Top of TASK DATA

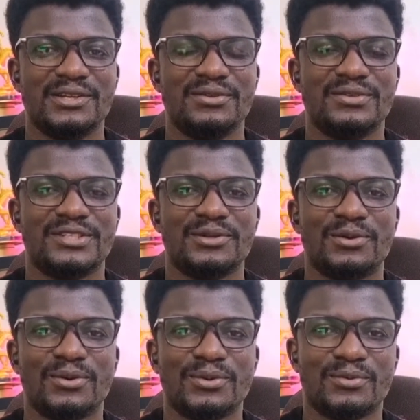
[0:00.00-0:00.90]
using
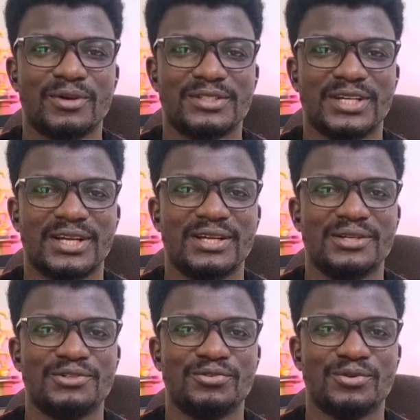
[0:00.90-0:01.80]
cold water
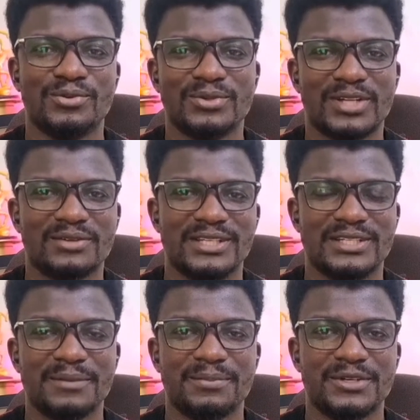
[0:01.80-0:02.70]
to cool down the
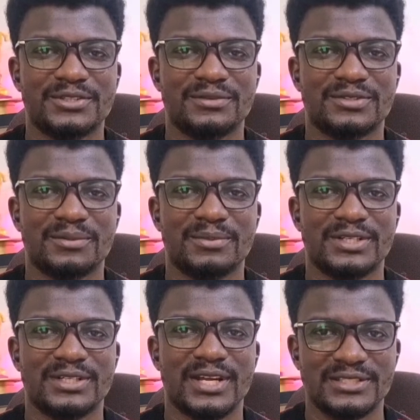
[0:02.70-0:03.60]
temperature of
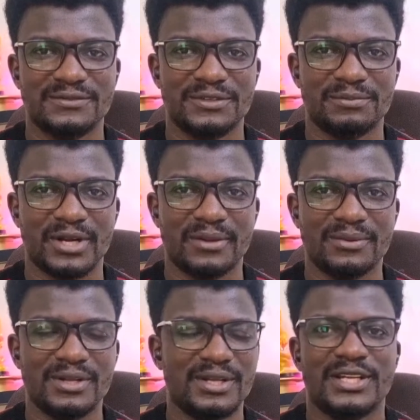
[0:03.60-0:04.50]
somebody that is febrile.
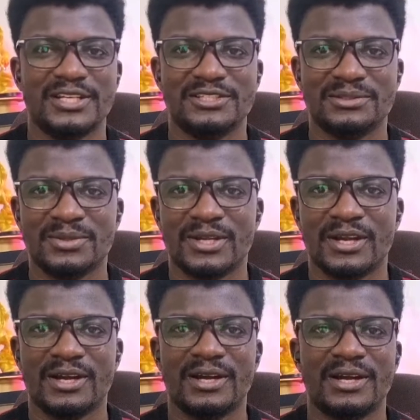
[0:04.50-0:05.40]
In
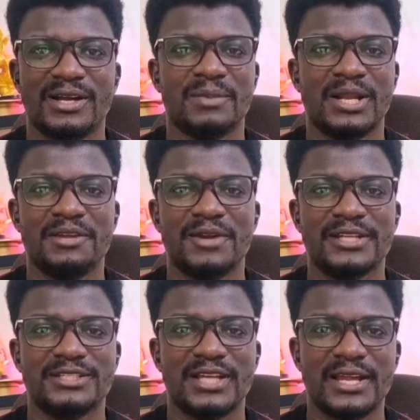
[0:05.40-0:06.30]
Nigeria, malaria
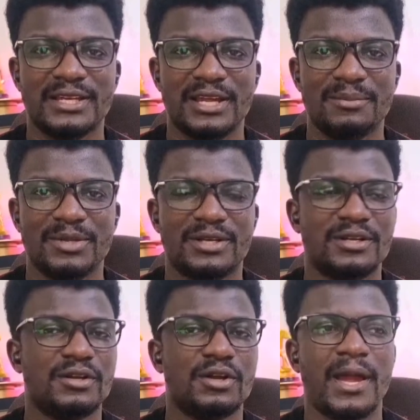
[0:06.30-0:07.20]
is endemic,
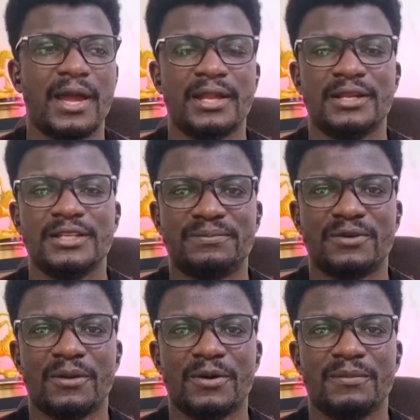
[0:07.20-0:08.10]
and its
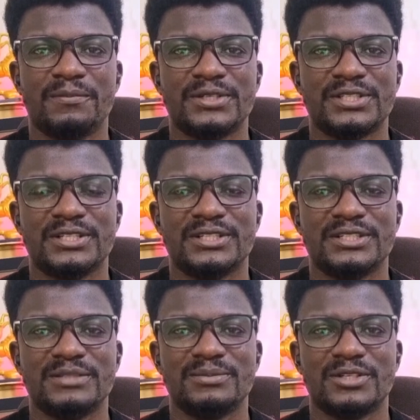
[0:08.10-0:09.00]
common presenting
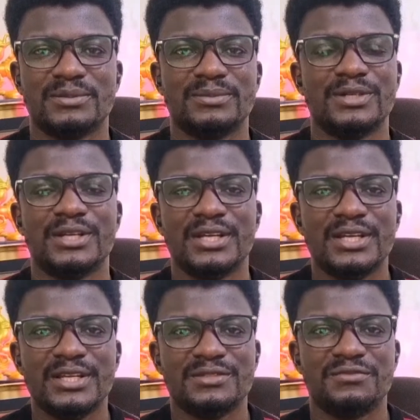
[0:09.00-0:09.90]
symptom
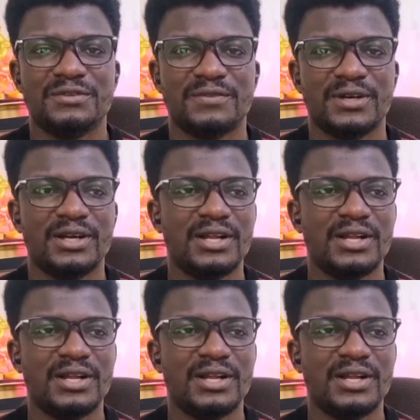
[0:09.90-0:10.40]
is fever.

Bottom of TASK DATA

EXERCISE GOAL: Repeat the lines from the line containing "[0:04.50-0:05.40]" through the end of the material above exactly, with no pictures and nothing else.

RESPONSE BOX:
[0:04.50-0:05.40]
In
[0:05.40-0:06.30]
Nigeria, malaria
[0:06.30-0:07.20]
is endemic,
[0:07.20-0:08.10]
and its
[0:08.10-0:09.00]
common presenting
[0:09.00-0:09.90]
symptom
[0:09.90-0:10.40]
is fever.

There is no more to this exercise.